PROBLEM TO SOLVE: When you reach the line that contains "[11:32.20-11:33.20]" below, transcribe it and each line after it word for word to the end of the records, omitting pictures.

Saved entries:

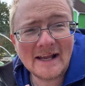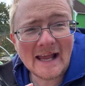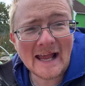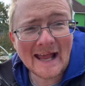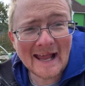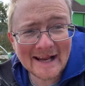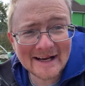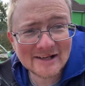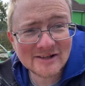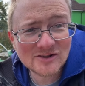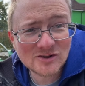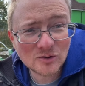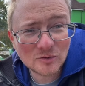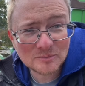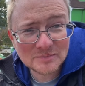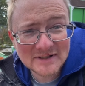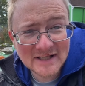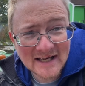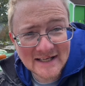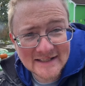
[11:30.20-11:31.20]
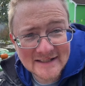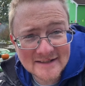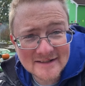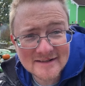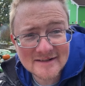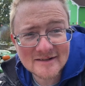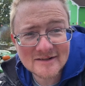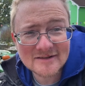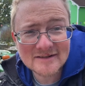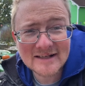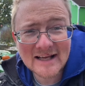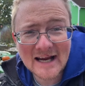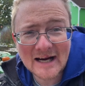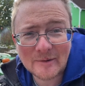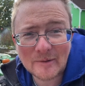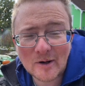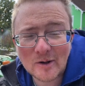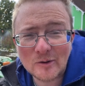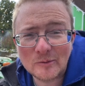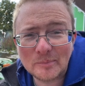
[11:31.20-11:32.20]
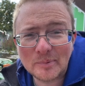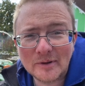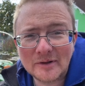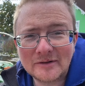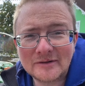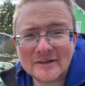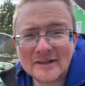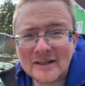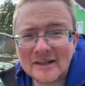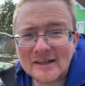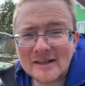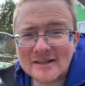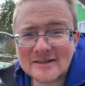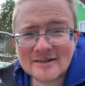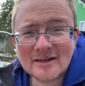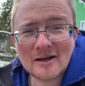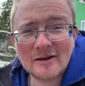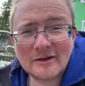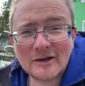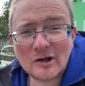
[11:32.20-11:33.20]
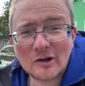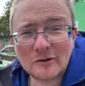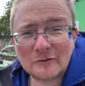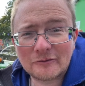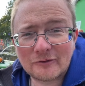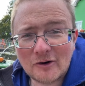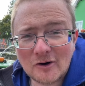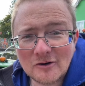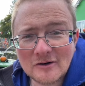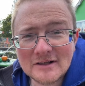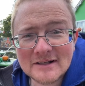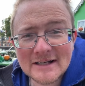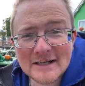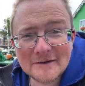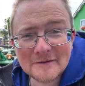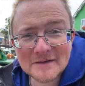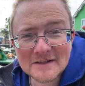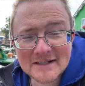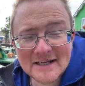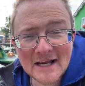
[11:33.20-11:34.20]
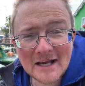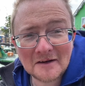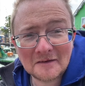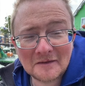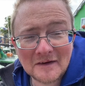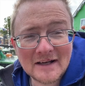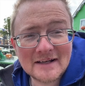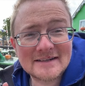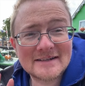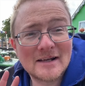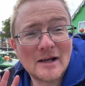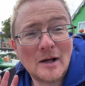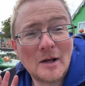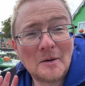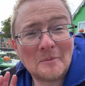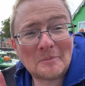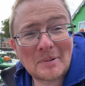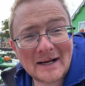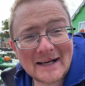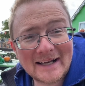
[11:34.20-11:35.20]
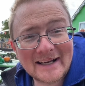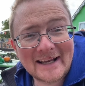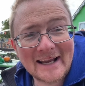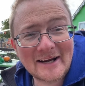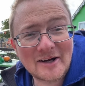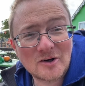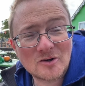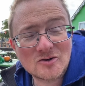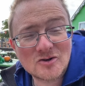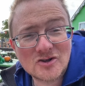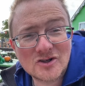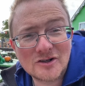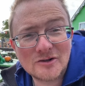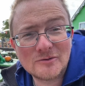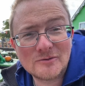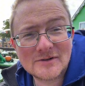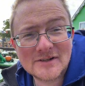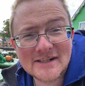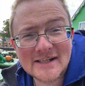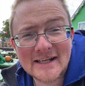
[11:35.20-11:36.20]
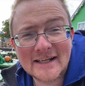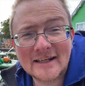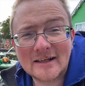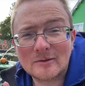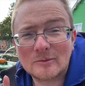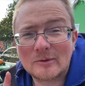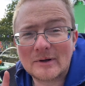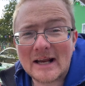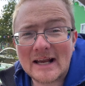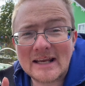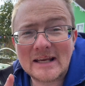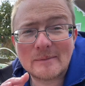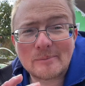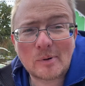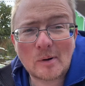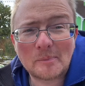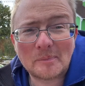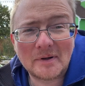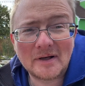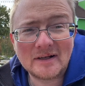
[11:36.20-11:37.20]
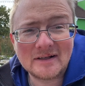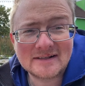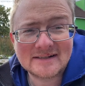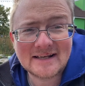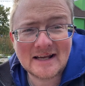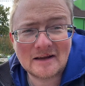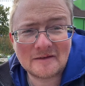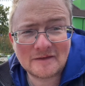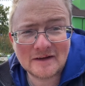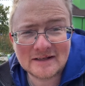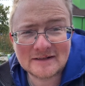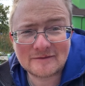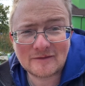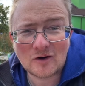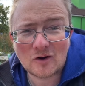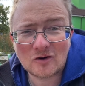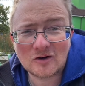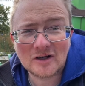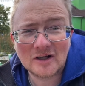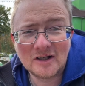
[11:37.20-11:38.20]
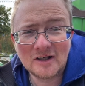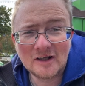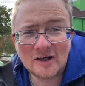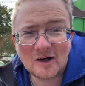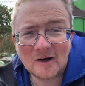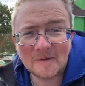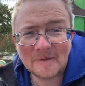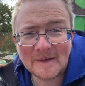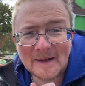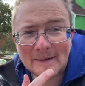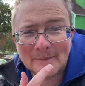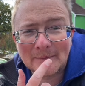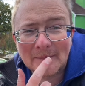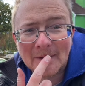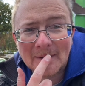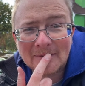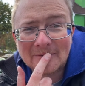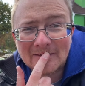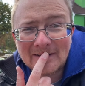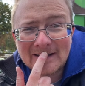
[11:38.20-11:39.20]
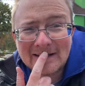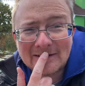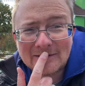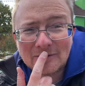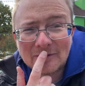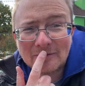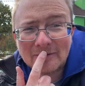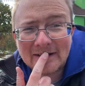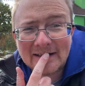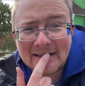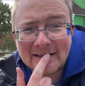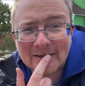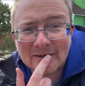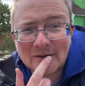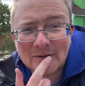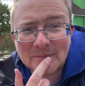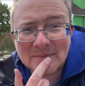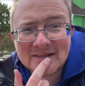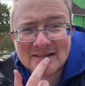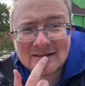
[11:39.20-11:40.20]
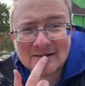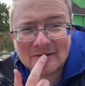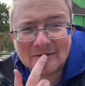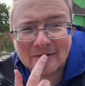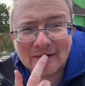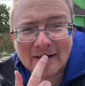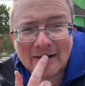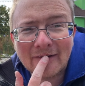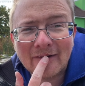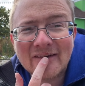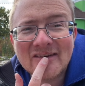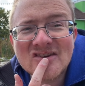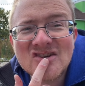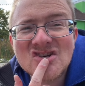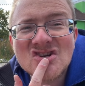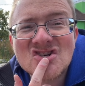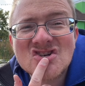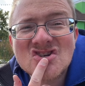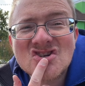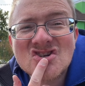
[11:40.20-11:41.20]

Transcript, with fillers: Hex update that's now open. So you got the frogs here for Scarefest. Back again on Tuesday and we'll get your a proper Scarefest vlog on them. Really, really hurt myself there, haven't I?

EXERCISE OUTPUT:
[11:32.20-11:33.20]
[11:33.20-11:34.20]
[11:34.20-11:35.20]
[11:35.20-11:36.20]
[11:36.20-11:37.20]
[11:37.20-11:38.20]
[11:38.20-11:39.20]
[11:39.20-11:40.20]
[11:40.20-11:41.20]

Transcript, with fillers: Hex update that's now open. So you got the frogs here for Scarefest. Back again on Tuesday and we'll get your a proper Scarefest vlog on them. Really, really hurt myself there, haven't I?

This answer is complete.